It's easy to find gloomy predictions for continued slow growth of the US economy. Thus, Lee Branstetter and Daniel Sichel caught my eye with their essay, "The Case for an American Productivity Revival,"  written as a "Policy Brief" for the Peterson Institute of International Economics (June 2017, PB17-26). Here how they start:

Labor productivity performance in the United States has been dismal for more than a decade. But productivity slowdowns—even lengthy ones—are nothing new in US economic history. This Policy Brief makes the case that the current slowdown will come to an end as a new productivity revival takes hold.  
Why the optimism? Official price indexes indicate that innovation in the technology sector has slowed to a crawl, but better data indicate rapid progress. Standard measures, focused on physical capital, suggest that business investment is weak, but broader measures of investment that incorporate intellectual and organizational capital report much more robust investment. New technological opportunities in healthcare, robotics, education, and the technology of invention itself provide additional reasons for optimism. This Policy Brief gauges the potential productivity impact of these developments. The evidence points to a likely revival of US labor productivity growth from the 0.5 percent average rate registered since 2010 to a pace of 2 percent or more. A productivity revival of this magnitude would provide a solid foundation for steady increases in wages ... 

The essay spells out details behind these claims.  Here are a few of the comments that caught my eye.
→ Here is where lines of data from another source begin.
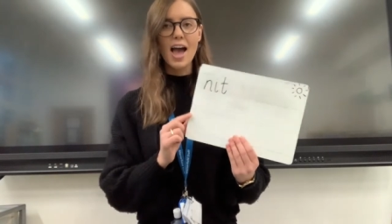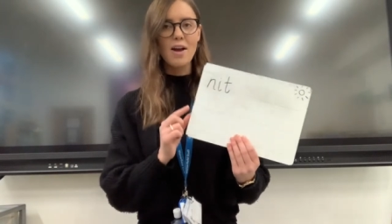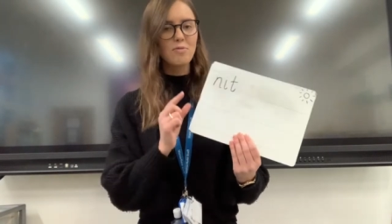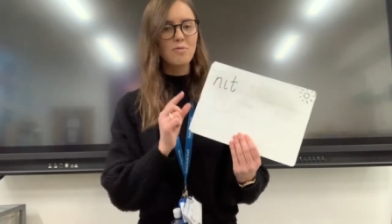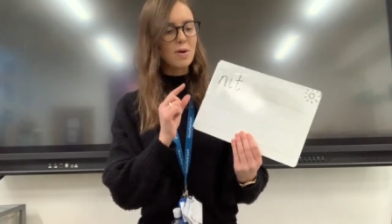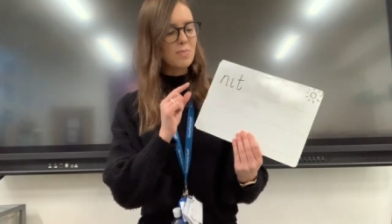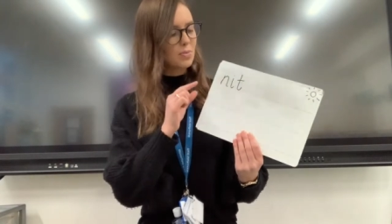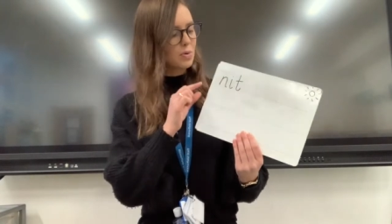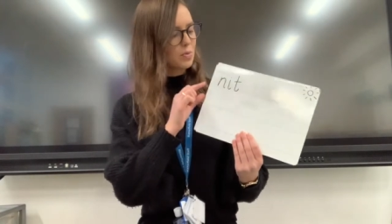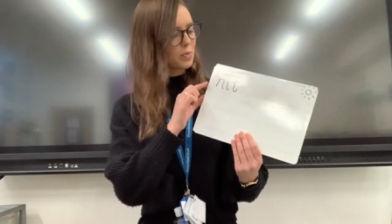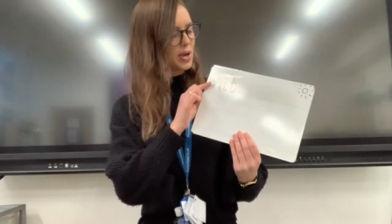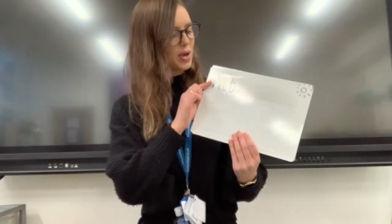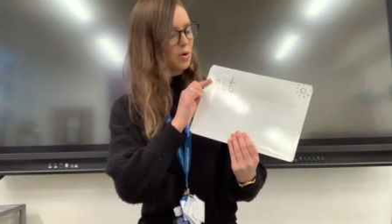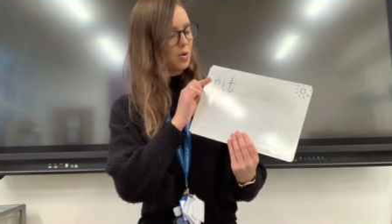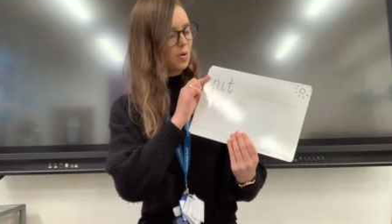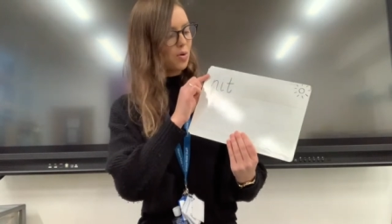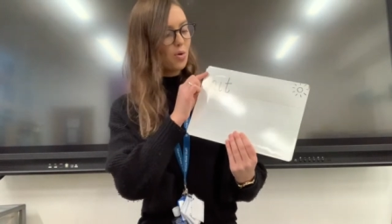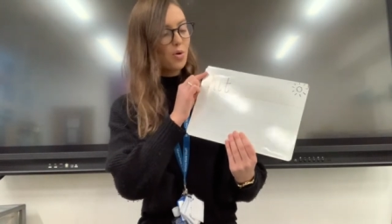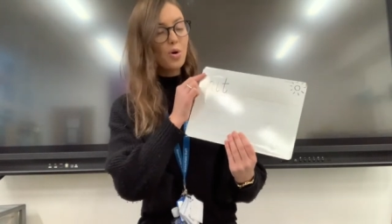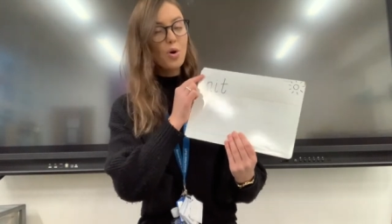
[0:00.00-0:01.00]
Remember, we
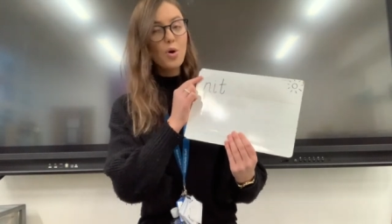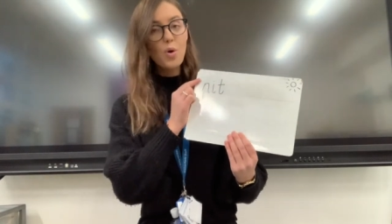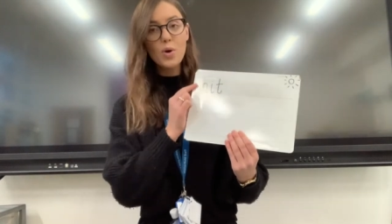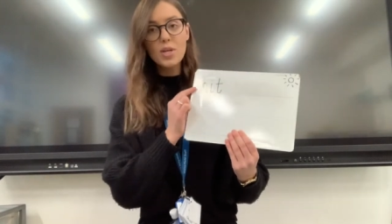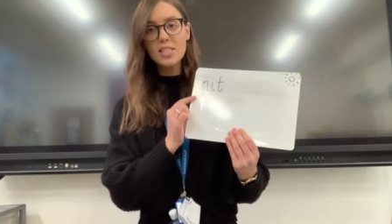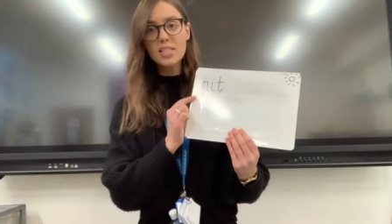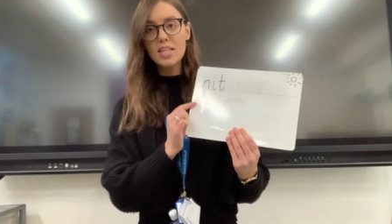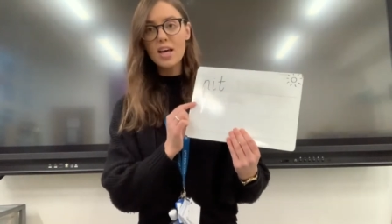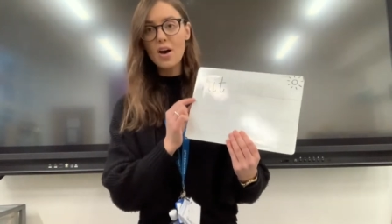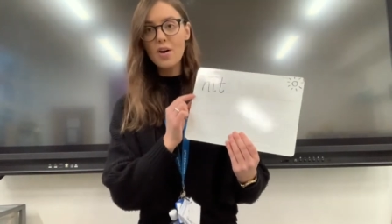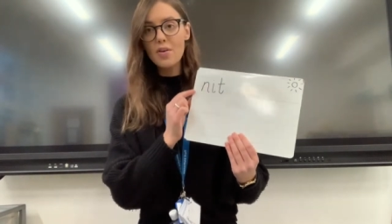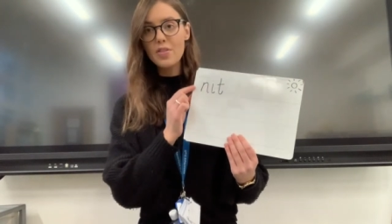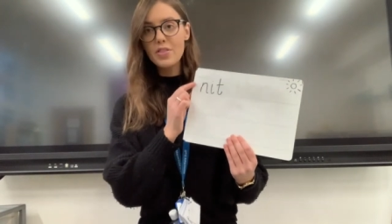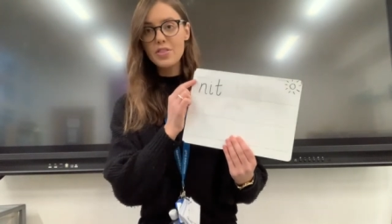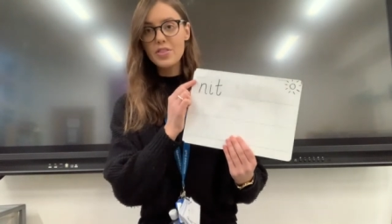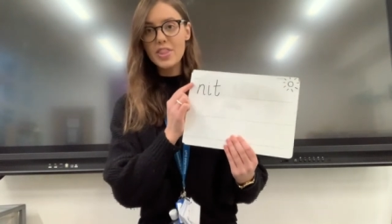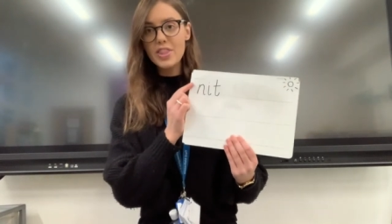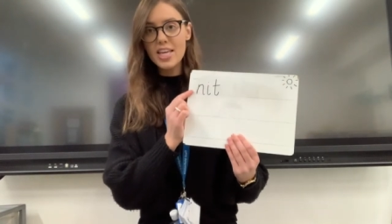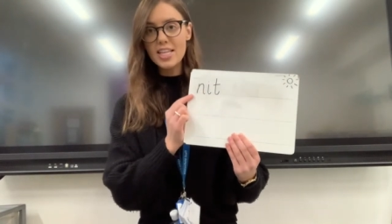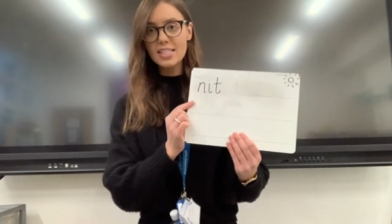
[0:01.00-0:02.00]
always start on
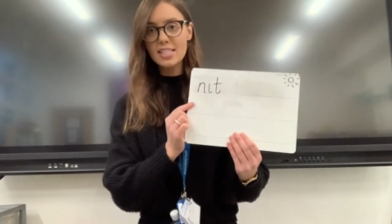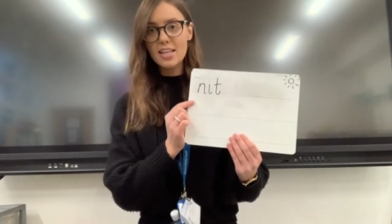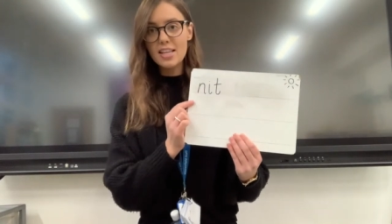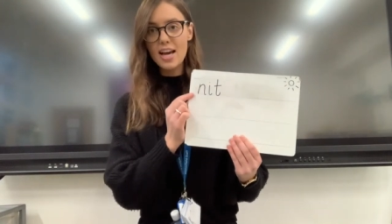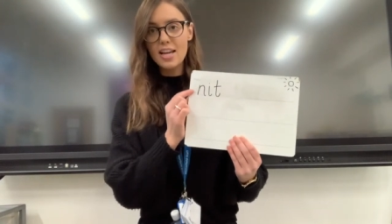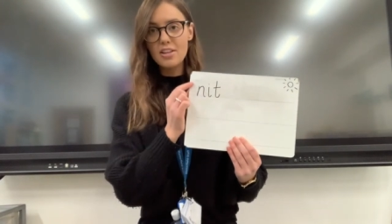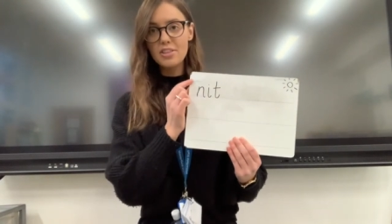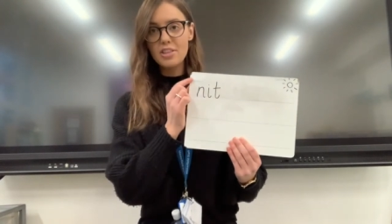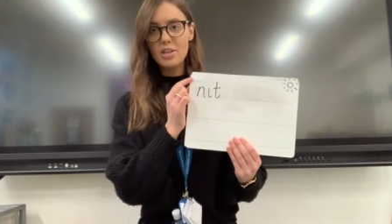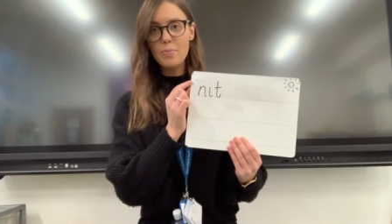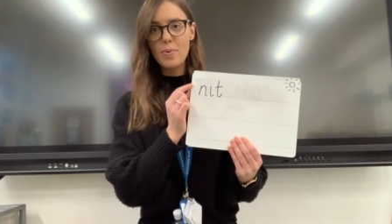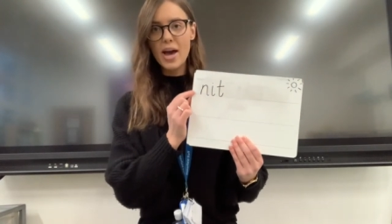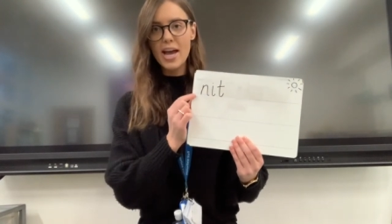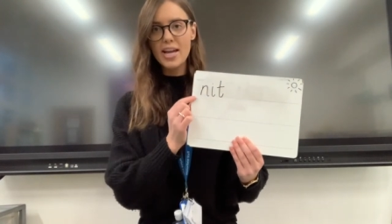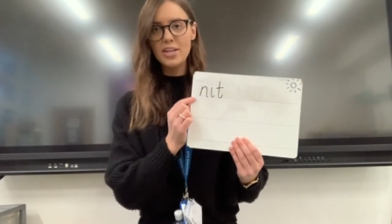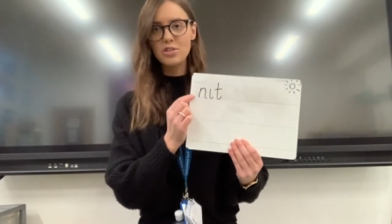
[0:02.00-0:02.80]
this side of the page of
Past methods for adjusting for the improved quality of microprocessors may not be working well at capturing changes in the last decade or so. 

Before the mid-
2000s, the posted prices of MPUs tended to fall as newer
models were introduced. This price trajectory allowed a
standard methodology used for semiconductors in the
producer price index (matched-model indexes) to capture
quality change through the rapid price declines of older
models. Since the mid-2000s, posted prices of Intel MPUs
have tended to remain stable, even after the introduction
of newer, more powerful models. Reflecting these relatively
flat price profiles, a matched-model index will indicate little
change in quality-adjusted prices even if the quality of each
newly introduced model is much greater than its predecessor.
The new price measure Byrne, Oliner, and Sichel
developed (an hedonic index) more fully captures ongoing
quality change and reveals rapid price declines after this
quality change is taken into account.
This evidence on faster price declines indicates that
innovation and multifactor productivity growth in semiconductors—
the general-purpose technology behind much
of the digital revolution—has been far more rapid than official
indexes suggest.

Although conventional tangible business investment is down as a share of GDP, intangible investment is on the rise.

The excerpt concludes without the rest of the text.